Repeat the records below exactly, line for line.

*** Opening DATASET EXCERPTS ***

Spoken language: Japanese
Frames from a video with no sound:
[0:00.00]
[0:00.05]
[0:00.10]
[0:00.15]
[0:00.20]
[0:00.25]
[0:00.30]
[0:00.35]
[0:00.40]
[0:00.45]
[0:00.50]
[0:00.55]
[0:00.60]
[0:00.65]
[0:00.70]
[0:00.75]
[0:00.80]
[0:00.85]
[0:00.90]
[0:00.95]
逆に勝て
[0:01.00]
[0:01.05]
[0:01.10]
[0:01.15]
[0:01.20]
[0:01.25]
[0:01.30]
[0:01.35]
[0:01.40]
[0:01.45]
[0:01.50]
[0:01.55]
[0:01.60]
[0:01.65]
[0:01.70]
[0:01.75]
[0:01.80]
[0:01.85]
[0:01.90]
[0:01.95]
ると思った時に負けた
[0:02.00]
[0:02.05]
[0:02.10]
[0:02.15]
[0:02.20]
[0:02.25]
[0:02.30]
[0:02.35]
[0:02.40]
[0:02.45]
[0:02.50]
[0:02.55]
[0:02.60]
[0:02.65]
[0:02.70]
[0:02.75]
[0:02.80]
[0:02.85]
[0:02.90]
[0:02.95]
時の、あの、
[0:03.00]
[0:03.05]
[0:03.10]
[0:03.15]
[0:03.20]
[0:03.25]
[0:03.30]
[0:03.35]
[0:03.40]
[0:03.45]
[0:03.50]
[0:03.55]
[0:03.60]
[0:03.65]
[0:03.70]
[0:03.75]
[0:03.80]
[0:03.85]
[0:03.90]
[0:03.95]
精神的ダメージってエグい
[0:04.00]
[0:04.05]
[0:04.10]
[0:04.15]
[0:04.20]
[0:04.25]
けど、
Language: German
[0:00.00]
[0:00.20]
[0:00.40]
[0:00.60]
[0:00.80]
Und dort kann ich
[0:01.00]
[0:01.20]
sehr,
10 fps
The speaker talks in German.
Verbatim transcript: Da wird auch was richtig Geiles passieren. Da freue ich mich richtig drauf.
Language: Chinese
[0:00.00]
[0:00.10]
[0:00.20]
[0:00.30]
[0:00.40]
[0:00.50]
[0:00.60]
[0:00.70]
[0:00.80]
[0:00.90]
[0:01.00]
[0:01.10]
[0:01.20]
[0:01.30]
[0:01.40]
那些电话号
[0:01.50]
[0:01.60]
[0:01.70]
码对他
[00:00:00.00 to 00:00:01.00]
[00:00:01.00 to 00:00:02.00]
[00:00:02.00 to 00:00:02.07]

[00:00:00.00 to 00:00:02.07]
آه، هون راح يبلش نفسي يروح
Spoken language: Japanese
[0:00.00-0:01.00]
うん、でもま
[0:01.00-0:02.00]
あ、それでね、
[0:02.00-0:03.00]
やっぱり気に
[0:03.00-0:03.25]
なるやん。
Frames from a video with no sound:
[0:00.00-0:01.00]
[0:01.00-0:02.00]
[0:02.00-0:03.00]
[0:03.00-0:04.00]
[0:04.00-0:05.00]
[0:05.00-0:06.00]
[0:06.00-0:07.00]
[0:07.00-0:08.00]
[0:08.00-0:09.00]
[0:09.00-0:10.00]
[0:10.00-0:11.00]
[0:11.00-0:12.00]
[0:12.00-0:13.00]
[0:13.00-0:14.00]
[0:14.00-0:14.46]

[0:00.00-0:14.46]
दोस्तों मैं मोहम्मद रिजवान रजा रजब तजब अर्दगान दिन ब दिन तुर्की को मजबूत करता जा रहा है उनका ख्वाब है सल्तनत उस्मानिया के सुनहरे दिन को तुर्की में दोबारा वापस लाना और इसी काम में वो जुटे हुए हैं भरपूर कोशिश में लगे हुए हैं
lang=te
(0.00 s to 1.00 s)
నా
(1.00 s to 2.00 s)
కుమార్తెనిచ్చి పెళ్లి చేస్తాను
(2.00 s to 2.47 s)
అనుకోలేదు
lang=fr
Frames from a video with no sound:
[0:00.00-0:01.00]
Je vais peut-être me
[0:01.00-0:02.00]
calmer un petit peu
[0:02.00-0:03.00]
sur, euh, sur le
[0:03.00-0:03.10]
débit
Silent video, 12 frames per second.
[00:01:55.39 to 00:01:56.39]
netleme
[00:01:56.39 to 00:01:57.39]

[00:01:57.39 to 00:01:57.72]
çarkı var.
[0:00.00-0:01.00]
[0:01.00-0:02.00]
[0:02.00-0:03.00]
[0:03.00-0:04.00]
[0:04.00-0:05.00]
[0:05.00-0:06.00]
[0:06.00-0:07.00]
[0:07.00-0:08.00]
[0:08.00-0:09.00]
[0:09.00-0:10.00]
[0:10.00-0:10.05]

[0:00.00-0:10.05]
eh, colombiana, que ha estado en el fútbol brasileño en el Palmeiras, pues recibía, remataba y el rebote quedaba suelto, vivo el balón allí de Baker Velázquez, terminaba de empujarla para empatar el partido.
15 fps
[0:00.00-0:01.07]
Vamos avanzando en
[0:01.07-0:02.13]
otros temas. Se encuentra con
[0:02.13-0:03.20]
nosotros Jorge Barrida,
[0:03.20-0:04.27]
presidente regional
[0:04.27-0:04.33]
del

*** Closing DATASET EXCERPTS ***

WRITTEN SOLUTION
Spoken language: Japanese
Frames from a video with no sound:
[0:00.00]
[0:00.05]
[0:00.10]
[0:00.15]
[0:00.20]
[0:00.25]
[0:00.30]
[0:00.35]
[0:00.40]
[0:00.45]
[0:00.50]
[0:00.55]
[0:00.60]
[0:00.65]
[0:00.70]
[0:00.75]
[0:00.80]
[0:00.85]
[0:00.90]
[0:00.95]
逆に勝て
[0:01.00]
[0:01.05]
[0:01.10]
[0:01.15]
[0:01.20]
[0:01.25]
[0:01.30]
[0:01.35]
[0:01.40]
[0:01.45]
[0:01.50]
[0:01.55]
[0:01.60]
[0:01.65]
[0:01.70]
[0:01.75]
[0:01.80]
[0:01.85]
[0:01.90]
[0:01.95]
ると思った時に負けた
[0:02.00]
[0:02.05]
[0:02.10]
[0:02.15]
[0:02.20]
[0:02.25]
[0:02.30]
[0:02.35]
[0:02.40]
[0:02.45]
[0:02.50]
[0:02.55]
[0:02.60]
[0:02.65]
[0:02.70]
[0:02.75]
[0:02.80]
[0:02.85]
[0:02.90]
[0:02.95]
時の、あの、
[0:03.00]
[0:03.05]
[0:03.10]
[0:03.15]
[0:03.20]
[0:03.25]
[0:03.30]
[0:03.35]
[0:03.40]
[0:03.45]
[0:03.50]
[0:03.55]
[0:03.60]
[0:03.65]
[0:03.70]
[0:03.75]
[0:03.80]
[0:03.85]
[0:03.90]
[0:03.95]
精神的ダメージってエグい
[0:04.00]
[0:04.05]
[0:04.10]
[0:04.15]
[0:04.20]
[0:04.25]
けど、
Language: German
[0:00.00]
[0:00.20]
[0:00.40]
[0:00.60]
[0:00.80]
Und dort kann ich
[0:01.00]
[0:01.20]
sehr,
10 fps
The speaker talks in German.
Verbatim transcript: Da wird auch was richtig Geiles passieren. Da freue ich mich richtig drauf.
Language: Chinese
[0:00.00]
[0:00.10]
[0:00.20]
[0:00.30]
[0:00.40]
[0:00.50]
[0:00.60]
[0:00.70]
[0:00.80]
[0:00.90]
[0:01.00]
[0:01.10]
[0:01.20]
[0:01.30]
[0:01.40]
那些电话号
[0:01.50]
[0:01.60]
[0:01.70]
码对他
[00:00:00.00 to 00:00:01.00]
[00:00:01.00 to 00:00:02.00]
[00:00:02.00 to 00:00:02.07]

[00:00:00.00 to 00:00:02.07]
آه، هون راح يبلش نفسي يروح
Spoken language: Japanese
[0:00.00-0:01.00]
うん、でもま
[0:01.00-0:02.00]
あ、それでね、
[0:02.00-0:03.00]
やっぱり気に
[0:03.00-0:03.25]
なるやん。
Frames from a video with no sound:
[0:00.00-0:01.00]
[0:01.00-0:02.00]
[0:02.00-0:03.00]
[0:03.00-0:04.00]
[0:04.00-0:05.00]
[0:05.00-0:06.00]
[0:06.00-0:07.00]
[0:07.00-0:08.00]
[0:08.00-0:09.00]
[0:09.00-0:10.00]
[0:10.00-0:11.00]
[0:11.00-0:12.00]
[0:12.00-0:13.00]
[0:13.00-0:14.00]
[0:14.00-0:14.46]

[0:00.00-0:14.46]
दोस्तों मैं मोहम्मद रिजवान रजा रजब तजब अर्दगान दिन ब दिन तुर्की को मजबूत करता जा रहा है उनका ख्वाब है सल्तनत उस्मानिया के सुनहरे दिन को तुर्की में दोबारा वापस लाना और इसी काम में वो जुटे हुए हैं भरपूर कोशिश में लगे हुए हैं
lang=te
(0.00 s to 1.00 s)
నా
(1.00 s to 2.00 s)
కుమార్తెనిచ్చి పెళ్లి చేస్తాను
(2.00 s to 2.47 s)
అనుకోలేదు
lang=fr
Frames from a video with no sound:
[0:00.00-0:01.00]
Je vais peut-être me
[0:01.00-0:02.00]
calmer un petit peu
[0:02.00-0:03.00]
sur, euh, sur le
[0:03.00-0:03.10]
débit
Silent video, 12 frames per second.
[00:01:55.39 to 00:01:56.39]
netleme
[00:01:56.39 to 00:01:57.39]

[00:01:57.39 to 00:01:57.72]
çarkı var.
[0:00.00-0:01.00]
[0:01.00-0:02.00]
[0:02.00-0:03.00]
[0:03.00-0:04.00]
[0:04.00-0:05.00]
[0:05.00-0:06.00]
[0:06.00-0:07.00]
[0:07.00-0:08.00]
[0:08.00-0:09.00]
[0:09.00-0:10.00]
[0:10.00-0:10.05]

[0:00.00-0:10.05]
eh, colombiana, que ha estado en el fútbol brasileño en el Palmeiras, pues recibía, remataba y el rebote quedaba suelto, vivo el balón allí de Baker Velázquez, terminaba de empujarla para empatar el partido.
15 fps
[0:00.00-0:01.07]
Vamos avanzando en
[0:01.07-0:02.13]
otros temas. Se encuentra con
[0:02.13-0:03.20]
nosotros Jorge Barrida,
[0:03.20-0:04.27]
presidente regional
[0:04.27-0:04.33]
del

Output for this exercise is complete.